(Provided records begins)
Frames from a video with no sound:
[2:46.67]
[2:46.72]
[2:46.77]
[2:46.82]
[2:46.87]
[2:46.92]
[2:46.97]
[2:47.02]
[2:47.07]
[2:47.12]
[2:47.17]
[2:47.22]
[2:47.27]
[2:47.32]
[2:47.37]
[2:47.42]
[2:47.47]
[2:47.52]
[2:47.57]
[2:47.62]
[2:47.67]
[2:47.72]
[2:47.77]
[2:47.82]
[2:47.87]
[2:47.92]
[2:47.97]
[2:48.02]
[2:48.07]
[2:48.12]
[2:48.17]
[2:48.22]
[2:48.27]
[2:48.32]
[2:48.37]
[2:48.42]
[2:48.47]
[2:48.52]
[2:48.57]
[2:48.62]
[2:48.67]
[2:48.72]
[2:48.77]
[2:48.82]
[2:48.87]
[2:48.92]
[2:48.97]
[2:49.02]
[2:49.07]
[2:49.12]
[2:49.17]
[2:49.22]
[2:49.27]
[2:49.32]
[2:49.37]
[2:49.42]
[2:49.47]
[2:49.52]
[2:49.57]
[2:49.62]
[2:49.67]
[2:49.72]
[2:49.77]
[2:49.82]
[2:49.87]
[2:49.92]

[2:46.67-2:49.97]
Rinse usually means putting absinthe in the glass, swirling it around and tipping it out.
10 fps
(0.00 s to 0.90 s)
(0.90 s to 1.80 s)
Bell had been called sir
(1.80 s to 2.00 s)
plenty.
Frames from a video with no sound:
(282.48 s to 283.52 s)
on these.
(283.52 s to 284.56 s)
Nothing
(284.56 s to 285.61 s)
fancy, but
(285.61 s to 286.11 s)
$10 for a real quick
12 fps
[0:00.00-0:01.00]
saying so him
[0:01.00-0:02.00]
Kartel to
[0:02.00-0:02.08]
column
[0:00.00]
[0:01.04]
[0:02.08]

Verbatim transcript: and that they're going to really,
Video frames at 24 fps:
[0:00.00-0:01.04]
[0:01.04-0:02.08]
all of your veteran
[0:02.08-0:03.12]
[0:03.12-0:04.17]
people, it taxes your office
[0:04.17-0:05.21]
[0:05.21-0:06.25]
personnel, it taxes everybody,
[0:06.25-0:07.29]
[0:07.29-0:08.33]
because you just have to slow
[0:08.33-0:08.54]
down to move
(Provided records ends)
__Task description__. Having found the line with "(282.48 s to 283.52 s)" in the listing above, transcribe it and every line after it to the end, exactly, with no additions.

__Exercise result__.
(282.48 s to 283.52 s)
on these.
(283.52 s to 284.56 s)
Nothing
(284.56 s to 285.61 s)
fancy, but
(285.61 s to 286.11 s)
$10 for a real quick
12 fps
[0:00.00-0:01.00]
saying so him
[0:01.00-0:02.00]
Kartel to
[0:02.00-0:02.08]
column
[0:00.00]
[0:01.04]
[0:02.08]

Verbatim transcript: and that they're going to really,
Video frames at 24 fps:
[0:00.00-0:01.04]
[0:01.04-0:02.08]
all of your veteran
[0:02.08-0:03.12]
[0:03.12-0:04.17]
people, it taxes your office
[0:04.17-0:05.21]
[0:05.21-0:06.25]
personnel, it taxes everybody,
[0:06.25-0:07.29]
[0:07.29-0:08.33]
because you just have to slow
[0:08.33-0:08.54]
down to move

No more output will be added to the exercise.